C. difficile (Clostridium difficile) is a type of bacterium that causes a widespread and serious illness. This bacterium can be found almost anywhere and can easily infect people.

C. Difficile Diagnosis

If Clostridium difficile is suspected, the following tests may be done to confirm the diagnosis: stool test; colon examination; and imaging tests such as a computerized tomography (CT) scan.

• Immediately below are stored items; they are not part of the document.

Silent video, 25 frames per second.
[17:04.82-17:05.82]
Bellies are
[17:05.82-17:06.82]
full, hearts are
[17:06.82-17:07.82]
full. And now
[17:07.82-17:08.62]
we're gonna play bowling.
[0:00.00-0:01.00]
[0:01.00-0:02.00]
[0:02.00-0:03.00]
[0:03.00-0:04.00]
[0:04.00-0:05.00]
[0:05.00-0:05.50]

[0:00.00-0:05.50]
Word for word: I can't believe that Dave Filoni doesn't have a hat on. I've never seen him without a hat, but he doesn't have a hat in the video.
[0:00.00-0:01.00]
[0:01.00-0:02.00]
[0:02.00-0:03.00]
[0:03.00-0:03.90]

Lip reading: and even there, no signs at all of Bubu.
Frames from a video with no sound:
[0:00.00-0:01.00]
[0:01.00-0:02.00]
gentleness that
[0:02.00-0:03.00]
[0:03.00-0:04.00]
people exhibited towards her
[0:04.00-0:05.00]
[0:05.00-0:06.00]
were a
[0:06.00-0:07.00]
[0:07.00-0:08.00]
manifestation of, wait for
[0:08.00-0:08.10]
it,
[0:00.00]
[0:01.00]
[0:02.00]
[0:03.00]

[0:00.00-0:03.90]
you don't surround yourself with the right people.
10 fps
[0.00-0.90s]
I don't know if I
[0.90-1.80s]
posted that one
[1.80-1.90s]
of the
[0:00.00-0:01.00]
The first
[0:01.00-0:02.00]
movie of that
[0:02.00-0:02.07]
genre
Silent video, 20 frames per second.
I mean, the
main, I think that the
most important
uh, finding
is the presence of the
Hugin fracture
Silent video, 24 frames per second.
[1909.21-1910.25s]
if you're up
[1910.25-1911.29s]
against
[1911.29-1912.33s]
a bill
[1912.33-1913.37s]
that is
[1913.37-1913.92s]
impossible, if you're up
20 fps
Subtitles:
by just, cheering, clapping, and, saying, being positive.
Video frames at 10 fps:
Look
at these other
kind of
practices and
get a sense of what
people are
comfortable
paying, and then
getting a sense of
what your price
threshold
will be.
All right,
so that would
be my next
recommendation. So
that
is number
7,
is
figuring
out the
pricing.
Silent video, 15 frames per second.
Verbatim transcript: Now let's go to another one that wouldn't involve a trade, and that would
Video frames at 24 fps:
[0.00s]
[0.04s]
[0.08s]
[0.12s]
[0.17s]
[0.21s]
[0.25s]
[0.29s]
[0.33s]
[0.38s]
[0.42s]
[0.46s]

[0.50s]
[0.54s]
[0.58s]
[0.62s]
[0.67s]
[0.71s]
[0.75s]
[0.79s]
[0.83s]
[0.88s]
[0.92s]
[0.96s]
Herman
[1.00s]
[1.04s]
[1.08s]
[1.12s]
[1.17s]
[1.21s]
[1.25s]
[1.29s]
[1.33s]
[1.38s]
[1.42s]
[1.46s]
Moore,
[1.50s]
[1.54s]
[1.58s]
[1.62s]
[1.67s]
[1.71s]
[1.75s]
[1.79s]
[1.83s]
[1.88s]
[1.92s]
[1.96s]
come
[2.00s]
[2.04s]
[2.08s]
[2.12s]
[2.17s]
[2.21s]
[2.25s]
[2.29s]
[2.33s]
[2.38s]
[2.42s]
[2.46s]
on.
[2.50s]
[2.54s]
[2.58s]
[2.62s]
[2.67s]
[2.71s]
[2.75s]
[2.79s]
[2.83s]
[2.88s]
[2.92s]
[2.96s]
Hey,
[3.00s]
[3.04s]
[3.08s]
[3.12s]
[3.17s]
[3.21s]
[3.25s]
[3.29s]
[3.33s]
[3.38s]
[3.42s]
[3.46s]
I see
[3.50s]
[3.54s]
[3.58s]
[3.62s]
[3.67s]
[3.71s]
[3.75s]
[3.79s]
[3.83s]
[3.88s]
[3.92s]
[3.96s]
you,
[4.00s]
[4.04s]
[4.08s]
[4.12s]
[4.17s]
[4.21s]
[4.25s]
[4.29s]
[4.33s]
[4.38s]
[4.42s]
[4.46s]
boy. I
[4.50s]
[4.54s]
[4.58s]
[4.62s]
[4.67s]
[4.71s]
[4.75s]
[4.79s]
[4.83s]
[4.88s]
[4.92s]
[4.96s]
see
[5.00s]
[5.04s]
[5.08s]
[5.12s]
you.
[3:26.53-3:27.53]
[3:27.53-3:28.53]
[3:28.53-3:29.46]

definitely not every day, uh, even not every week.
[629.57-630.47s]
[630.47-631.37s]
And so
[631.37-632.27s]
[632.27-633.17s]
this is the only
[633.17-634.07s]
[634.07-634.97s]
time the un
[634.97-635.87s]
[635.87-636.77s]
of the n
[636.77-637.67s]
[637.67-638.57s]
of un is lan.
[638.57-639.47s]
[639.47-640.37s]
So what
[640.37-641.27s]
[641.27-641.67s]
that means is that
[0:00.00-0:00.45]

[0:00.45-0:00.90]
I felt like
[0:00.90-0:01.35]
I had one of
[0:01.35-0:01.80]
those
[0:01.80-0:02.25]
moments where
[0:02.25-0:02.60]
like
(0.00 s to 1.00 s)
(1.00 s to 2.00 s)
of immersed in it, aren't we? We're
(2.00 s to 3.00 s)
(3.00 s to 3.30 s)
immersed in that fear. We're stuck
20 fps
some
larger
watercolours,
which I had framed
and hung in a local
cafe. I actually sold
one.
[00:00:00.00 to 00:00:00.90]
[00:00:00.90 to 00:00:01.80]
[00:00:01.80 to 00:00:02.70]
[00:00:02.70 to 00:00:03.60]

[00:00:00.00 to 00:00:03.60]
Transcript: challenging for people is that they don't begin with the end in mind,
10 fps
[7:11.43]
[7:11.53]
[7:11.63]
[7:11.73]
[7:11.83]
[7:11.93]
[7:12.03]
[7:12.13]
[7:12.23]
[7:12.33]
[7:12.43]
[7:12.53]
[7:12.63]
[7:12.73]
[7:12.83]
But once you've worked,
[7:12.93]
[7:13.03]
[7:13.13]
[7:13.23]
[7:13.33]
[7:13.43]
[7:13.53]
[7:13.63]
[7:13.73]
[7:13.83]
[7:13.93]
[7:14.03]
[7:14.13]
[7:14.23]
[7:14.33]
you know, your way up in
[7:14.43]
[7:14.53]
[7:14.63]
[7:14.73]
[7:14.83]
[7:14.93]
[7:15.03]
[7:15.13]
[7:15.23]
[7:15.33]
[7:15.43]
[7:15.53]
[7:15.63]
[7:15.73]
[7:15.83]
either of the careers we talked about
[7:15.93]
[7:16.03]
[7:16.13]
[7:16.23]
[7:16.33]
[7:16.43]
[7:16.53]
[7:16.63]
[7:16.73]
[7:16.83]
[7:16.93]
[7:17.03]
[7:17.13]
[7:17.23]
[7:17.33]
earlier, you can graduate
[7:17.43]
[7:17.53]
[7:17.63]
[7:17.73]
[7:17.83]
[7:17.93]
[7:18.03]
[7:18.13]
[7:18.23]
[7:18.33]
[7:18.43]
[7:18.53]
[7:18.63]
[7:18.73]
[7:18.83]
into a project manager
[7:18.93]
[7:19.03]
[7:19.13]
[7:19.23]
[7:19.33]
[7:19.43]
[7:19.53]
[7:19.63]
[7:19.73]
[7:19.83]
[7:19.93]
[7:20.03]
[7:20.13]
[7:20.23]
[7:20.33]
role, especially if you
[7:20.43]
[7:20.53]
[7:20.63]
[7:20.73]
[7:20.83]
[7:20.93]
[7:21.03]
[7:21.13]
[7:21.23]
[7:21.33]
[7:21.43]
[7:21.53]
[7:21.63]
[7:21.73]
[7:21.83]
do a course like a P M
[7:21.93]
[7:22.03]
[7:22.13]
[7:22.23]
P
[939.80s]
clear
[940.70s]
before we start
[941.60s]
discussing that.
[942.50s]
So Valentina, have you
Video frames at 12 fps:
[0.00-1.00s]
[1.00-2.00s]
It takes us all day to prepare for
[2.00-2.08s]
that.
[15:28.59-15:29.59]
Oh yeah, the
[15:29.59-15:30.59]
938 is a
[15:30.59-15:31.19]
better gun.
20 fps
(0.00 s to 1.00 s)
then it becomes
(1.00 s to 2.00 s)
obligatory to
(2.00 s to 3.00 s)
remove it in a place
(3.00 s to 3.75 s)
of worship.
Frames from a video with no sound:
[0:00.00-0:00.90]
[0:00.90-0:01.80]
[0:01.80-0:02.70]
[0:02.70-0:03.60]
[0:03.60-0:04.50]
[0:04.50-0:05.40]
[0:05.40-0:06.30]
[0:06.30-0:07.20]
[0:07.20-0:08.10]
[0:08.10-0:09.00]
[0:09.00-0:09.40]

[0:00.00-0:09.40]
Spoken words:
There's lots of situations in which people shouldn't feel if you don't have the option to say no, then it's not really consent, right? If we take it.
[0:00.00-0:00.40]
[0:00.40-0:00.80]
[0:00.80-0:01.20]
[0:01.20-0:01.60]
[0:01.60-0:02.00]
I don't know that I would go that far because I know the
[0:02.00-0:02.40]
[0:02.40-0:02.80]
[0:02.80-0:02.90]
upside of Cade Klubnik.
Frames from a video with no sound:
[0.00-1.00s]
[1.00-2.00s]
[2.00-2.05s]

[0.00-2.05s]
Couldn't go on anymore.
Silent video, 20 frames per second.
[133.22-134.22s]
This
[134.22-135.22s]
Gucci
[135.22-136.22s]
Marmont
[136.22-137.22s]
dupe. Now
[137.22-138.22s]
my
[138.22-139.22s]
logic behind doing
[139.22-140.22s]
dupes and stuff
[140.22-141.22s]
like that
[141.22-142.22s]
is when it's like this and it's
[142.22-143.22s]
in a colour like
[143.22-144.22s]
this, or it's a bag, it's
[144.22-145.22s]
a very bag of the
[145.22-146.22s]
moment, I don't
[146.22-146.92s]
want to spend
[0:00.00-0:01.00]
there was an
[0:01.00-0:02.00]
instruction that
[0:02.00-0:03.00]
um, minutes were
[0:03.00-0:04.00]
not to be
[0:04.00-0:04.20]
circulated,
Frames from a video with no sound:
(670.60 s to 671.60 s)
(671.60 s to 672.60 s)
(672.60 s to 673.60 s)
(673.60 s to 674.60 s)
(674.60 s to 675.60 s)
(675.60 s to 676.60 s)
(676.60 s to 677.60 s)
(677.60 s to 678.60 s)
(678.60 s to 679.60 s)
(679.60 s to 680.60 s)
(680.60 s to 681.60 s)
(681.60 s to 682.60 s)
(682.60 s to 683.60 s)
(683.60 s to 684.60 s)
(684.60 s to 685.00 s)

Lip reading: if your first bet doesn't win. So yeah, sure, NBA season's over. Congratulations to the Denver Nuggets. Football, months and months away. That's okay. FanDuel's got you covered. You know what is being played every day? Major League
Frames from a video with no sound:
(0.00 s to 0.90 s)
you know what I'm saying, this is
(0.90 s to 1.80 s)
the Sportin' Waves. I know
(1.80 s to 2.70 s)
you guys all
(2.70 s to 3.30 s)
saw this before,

C. Difficile Symptoms and Signs

Some patients infected with the C. difficile never demonstrate any symptoms, although they remain contagious and can still spread the infection. In symptomatic patients, the infection presents with: nausea; profuse watery diarrhea; severe abdominal pain and cramping; pus or blood in stool; dehydration; and unintended weight loss. In severe cases, Clostridium difficile infections can lead to a number of serious complications, such as colitis and pseudomembranous colitis, both of which are life-threatening disorders characterized by severe inflammations of the colon.

C. Difficile Treatment

To treat a Clostridium difficile infection, it may be necessary to stop the antibiotic or medication that triggered the infection. For most patients, this step may be sufficient to relieve symptoms. However, in some cases, further steps are necessary, including: antibiotics such as oral metronidazole or vancomycin; probiotics; and surgery for those with severe pain.